=== Section Start ===

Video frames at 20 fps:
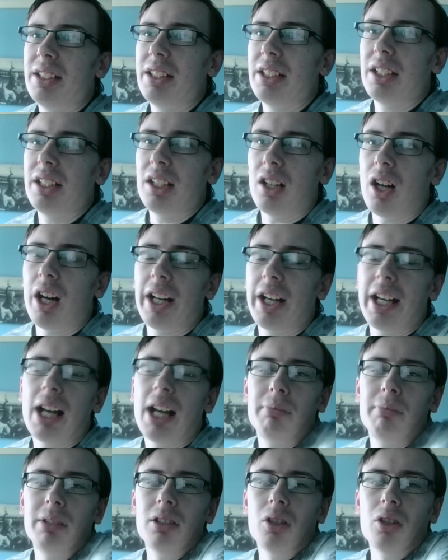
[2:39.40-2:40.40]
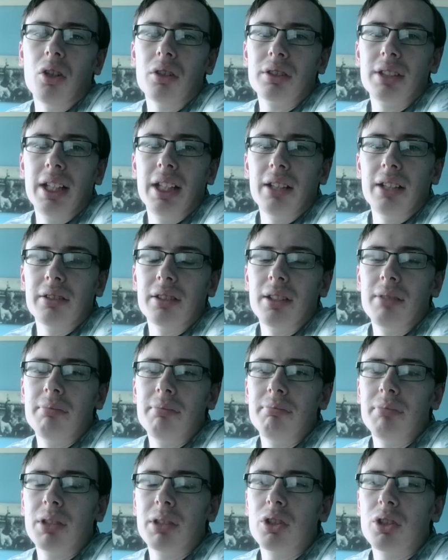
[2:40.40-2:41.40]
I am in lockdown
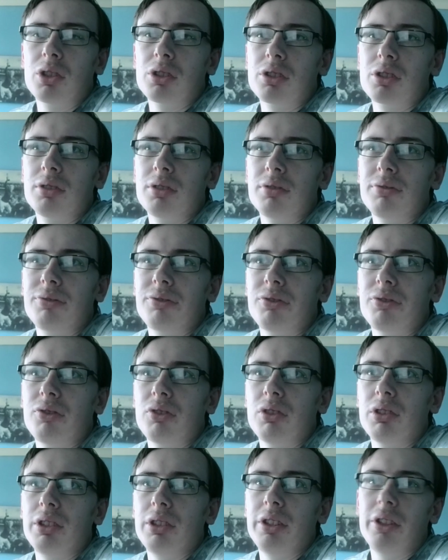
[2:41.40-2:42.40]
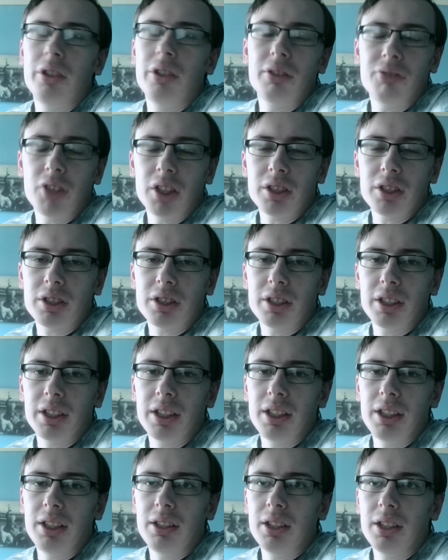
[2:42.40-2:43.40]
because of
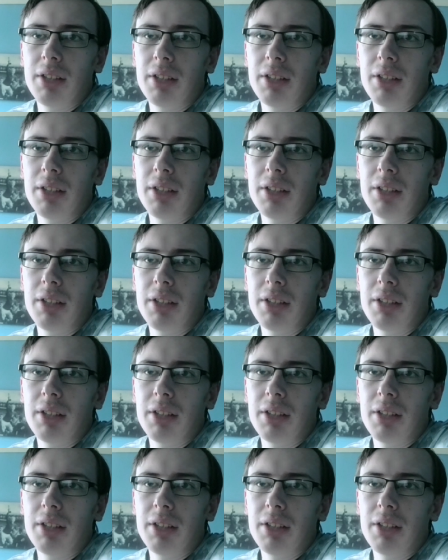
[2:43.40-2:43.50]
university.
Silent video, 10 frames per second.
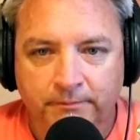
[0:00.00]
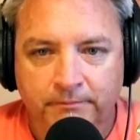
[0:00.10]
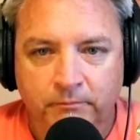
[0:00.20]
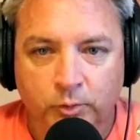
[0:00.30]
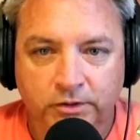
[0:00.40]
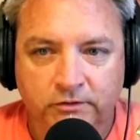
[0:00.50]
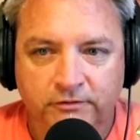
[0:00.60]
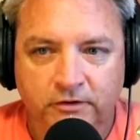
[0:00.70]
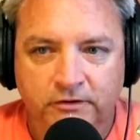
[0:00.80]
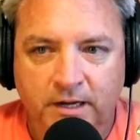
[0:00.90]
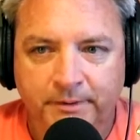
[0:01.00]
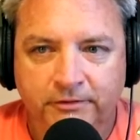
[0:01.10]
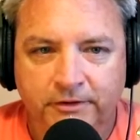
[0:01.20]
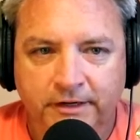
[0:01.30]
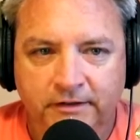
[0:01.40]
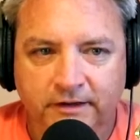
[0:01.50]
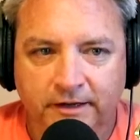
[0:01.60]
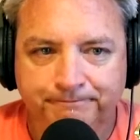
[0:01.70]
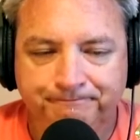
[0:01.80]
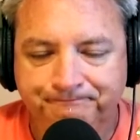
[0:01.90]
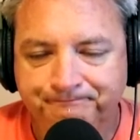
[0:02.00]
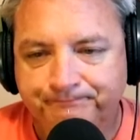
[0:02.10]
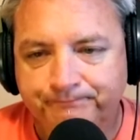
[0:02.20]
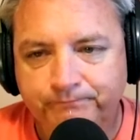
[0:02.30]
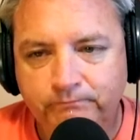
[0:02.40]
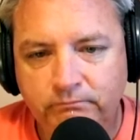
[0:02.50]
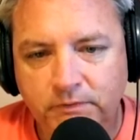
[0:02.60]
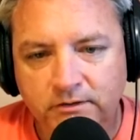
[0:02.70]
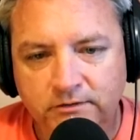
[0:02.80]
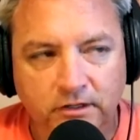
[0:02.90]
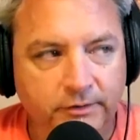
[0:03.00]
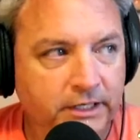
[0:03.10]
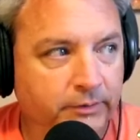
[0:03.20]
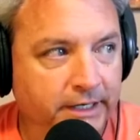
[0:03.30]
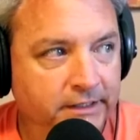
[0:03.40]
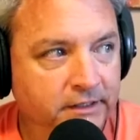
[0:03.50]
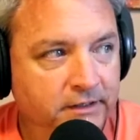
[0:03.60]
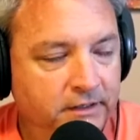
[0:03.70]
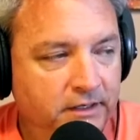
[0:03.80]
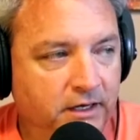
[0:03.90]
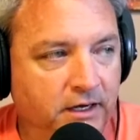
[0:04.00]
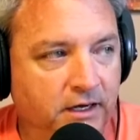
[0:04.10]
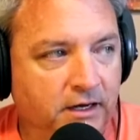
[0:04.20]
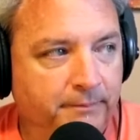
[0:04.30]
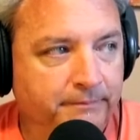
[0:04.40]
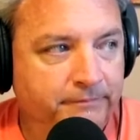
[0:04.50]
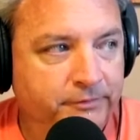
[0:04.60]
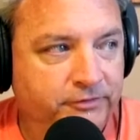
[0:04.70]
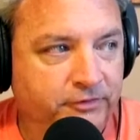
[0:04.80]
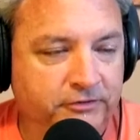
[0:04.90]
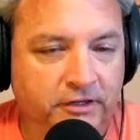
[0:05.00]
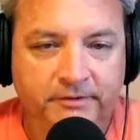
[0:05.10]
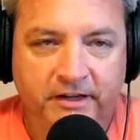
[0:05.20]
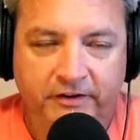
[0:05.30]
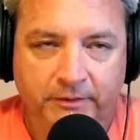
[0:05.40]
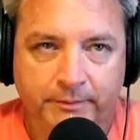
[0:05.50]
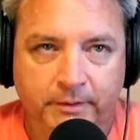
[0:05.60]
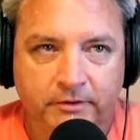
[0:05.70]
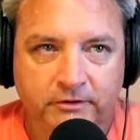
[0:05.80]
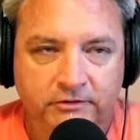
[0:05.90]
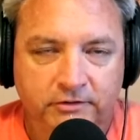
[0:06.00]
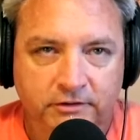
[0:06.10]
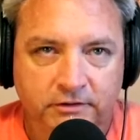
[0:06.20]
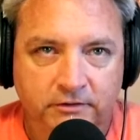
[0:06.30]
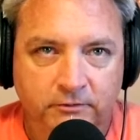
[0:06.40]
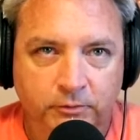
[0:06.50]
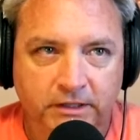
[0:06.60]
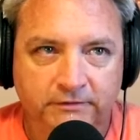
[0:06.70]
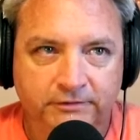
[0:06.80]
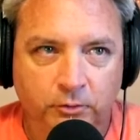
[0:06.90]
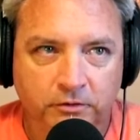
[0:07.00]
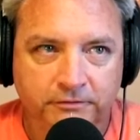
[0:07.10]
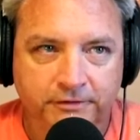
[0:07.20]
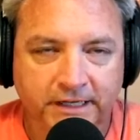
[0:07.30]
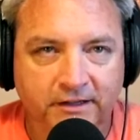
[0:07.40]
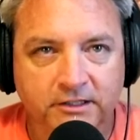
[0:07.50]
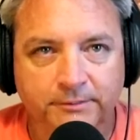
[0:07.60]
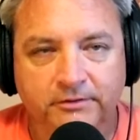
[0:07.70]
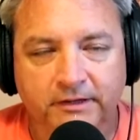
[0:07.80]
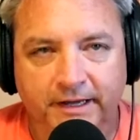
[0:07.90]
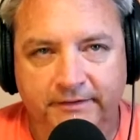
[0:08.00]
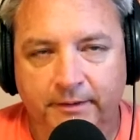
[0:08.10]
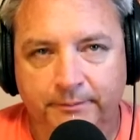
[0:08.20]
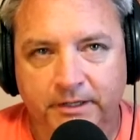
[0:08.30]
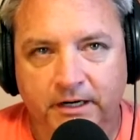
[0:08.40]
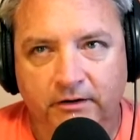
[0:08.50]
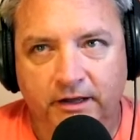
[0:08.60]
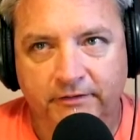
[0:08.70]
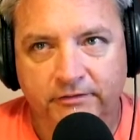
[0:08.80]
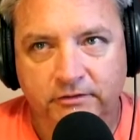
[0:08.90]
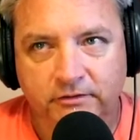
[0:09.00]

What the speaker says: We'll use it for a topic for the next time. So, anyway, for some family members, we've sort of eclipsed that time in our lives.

=== Section End ===
=== Section Start ===

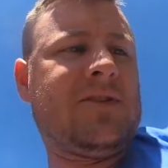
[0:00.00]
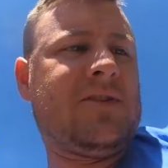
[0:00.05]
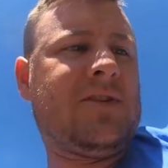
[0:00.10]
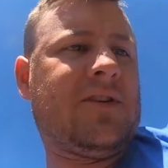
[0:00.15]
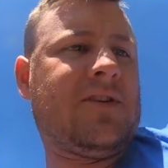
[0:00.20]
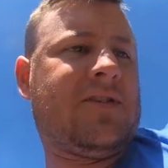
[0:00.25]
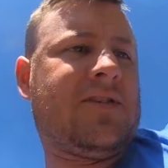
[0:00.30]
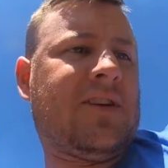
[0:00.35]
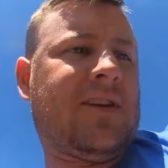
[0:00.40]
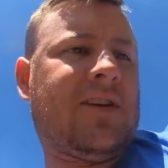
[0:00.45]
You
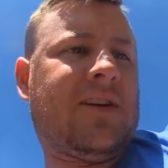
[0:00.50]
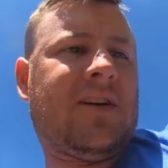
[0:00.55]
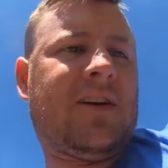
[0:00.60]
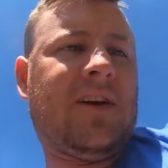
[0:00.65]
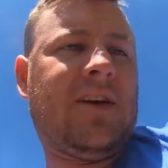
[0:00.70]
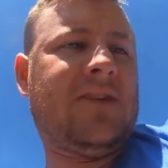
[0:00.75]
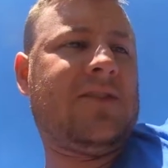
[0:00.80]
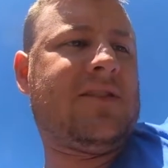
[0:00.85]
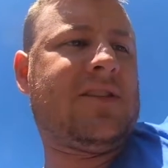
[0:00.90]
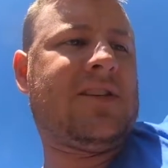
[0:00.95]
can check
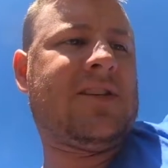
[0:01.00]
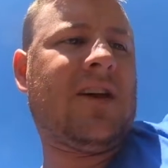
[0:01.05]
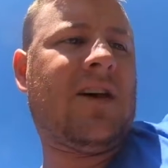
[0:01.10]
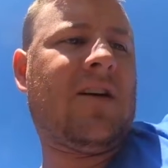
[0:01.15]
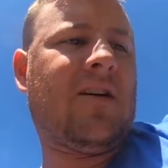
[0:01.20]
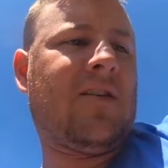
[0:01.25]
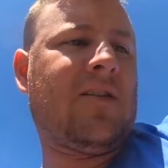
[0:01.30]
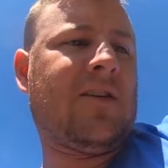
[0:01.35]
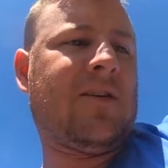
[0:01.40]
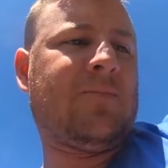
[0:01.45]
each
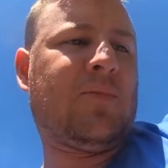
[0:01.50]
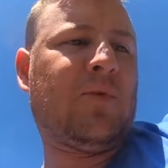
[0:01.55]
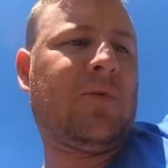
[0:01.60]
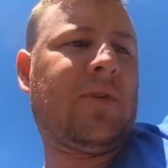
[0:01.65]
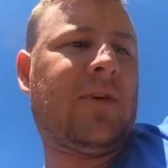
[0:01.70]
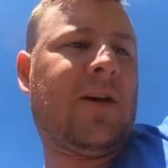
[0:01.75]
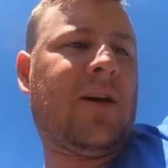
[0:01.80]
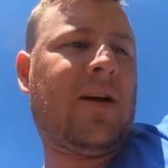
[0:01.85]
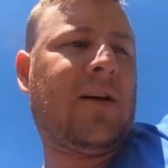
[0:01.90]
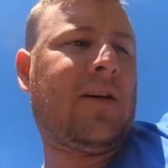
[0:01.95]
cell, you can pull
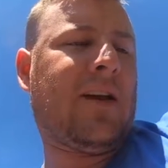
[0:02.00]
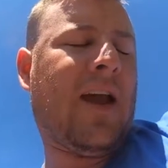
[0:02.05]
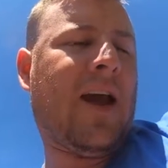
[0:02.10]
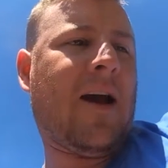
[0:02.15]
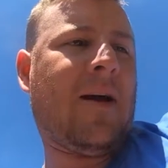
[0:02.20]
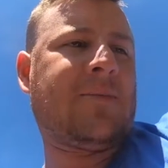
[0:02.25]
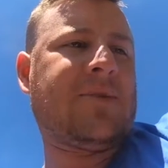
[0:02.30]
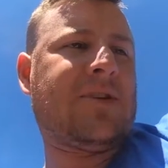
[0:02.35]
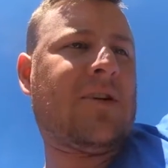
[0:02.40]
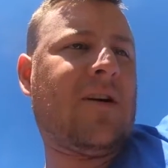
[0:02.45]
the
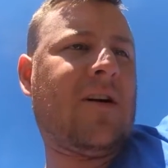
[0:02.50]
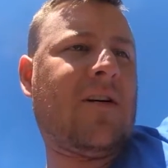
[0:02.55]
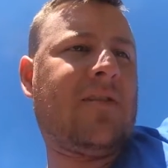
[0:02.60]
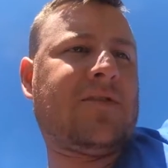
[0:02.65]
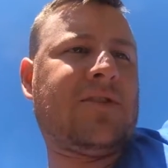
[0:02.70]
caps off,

=== Section End ===

Scan the material for "frames" and copy the lines that hold it.

Solution to the problem:
Video frames at 20 fps:
Silent video, 10 frames per second.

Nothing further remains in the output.